7.2 Pseudotime-dependent genes on LAP¶

Select the targeted cell type for least action path (LAP) analysis and filter out genes with highly variable and expression below the minimum proportion.

[15]:

sub_adata_path=sub_adata[sub_adata.obs['cluster'].isin(['HSC','BMEP','MKP'])]
sub_adata_path=spt.filter_gene(sub_adata_path,min_exp_prop=0.1,hvg_gene=5000)

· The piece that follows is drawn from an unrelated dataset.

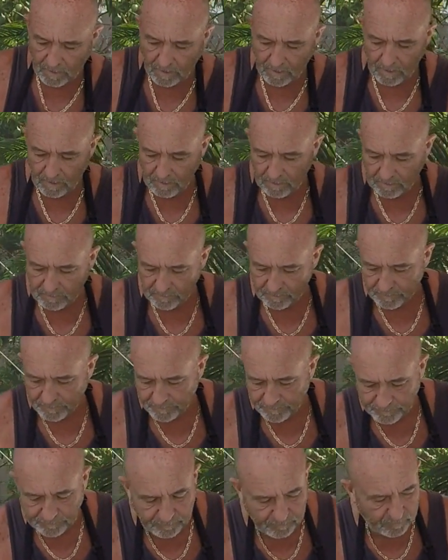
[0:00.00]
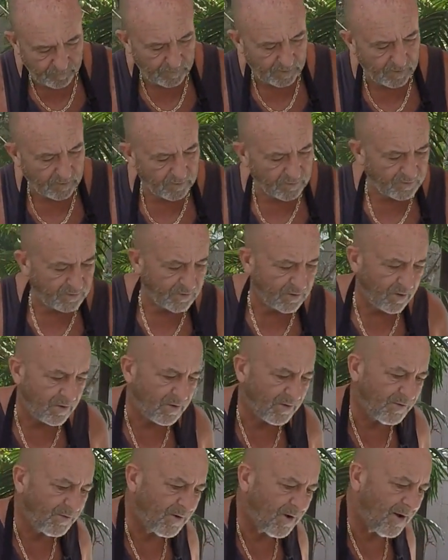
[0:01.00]
We'll stir
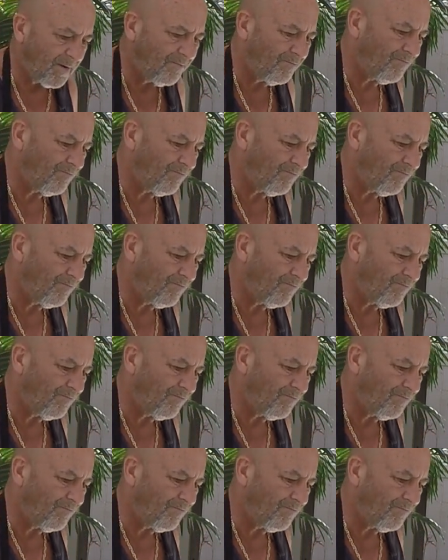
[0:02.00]
this up.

clusters ordered by ptime:  ['HSC', 'BMEP', 'MKP']
Cell number     537
Gene number     2210

Next, we use a Generalized Additive Model to fit the gene expression and corresponding cell pseudotime. Pseudotime-dependent genes are then filtered based on the degree of model fit and the false discovery rate (FDR). To visualize pseudotime-dependent genes across the trajectory, we partition the cells ordered by pseudotime into windows and rank genes based on their maximum expression within each window.

[16]:

df_res=spt.ptime_gene_GAM(sub_adata_path,core_number=5)
df_sig_res = df_res.loc[(df_res['model_fit']>0.4) & (df_res['fdr']<0.05)]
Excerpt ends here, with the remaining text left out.